**EXERCISE:** May I please have every record restated word for word, with the images left out?
── EXTRACTED ENTRIES
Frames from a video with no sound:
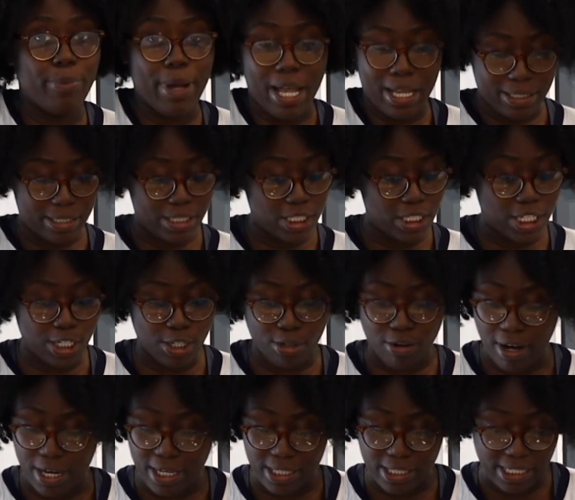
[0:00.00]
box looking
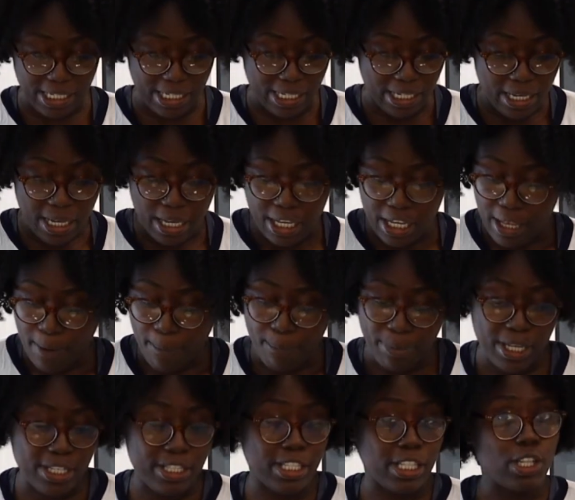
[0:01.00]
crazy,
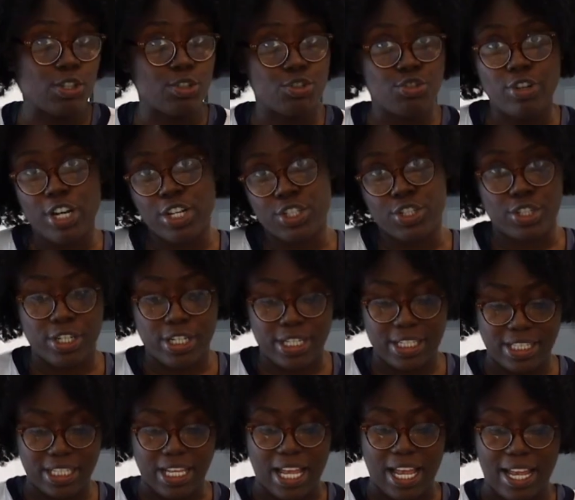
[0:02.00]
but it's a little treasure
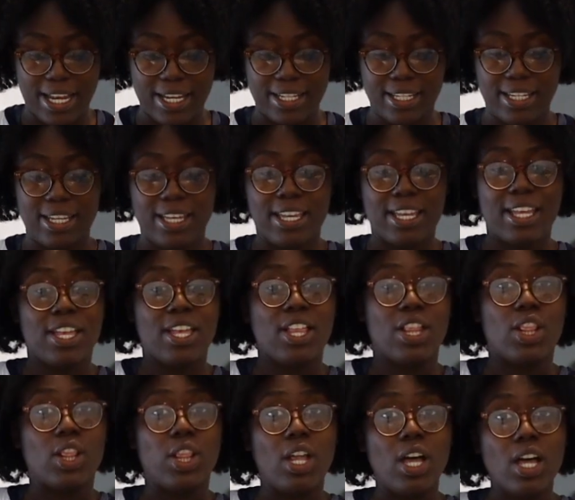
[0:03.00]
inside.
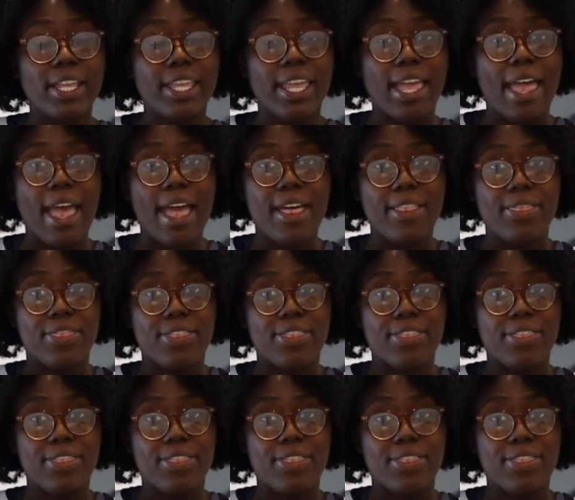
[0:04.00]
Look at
────
**ANSWER TO THE EXERCISE:**
Frames from a video with no sound:
[0:00.00]
box looking
[0:01.00]
crazy,
[0:02.00]
but it's a little treasure
[0:03.00]
inside.
[0:04.00]
Look at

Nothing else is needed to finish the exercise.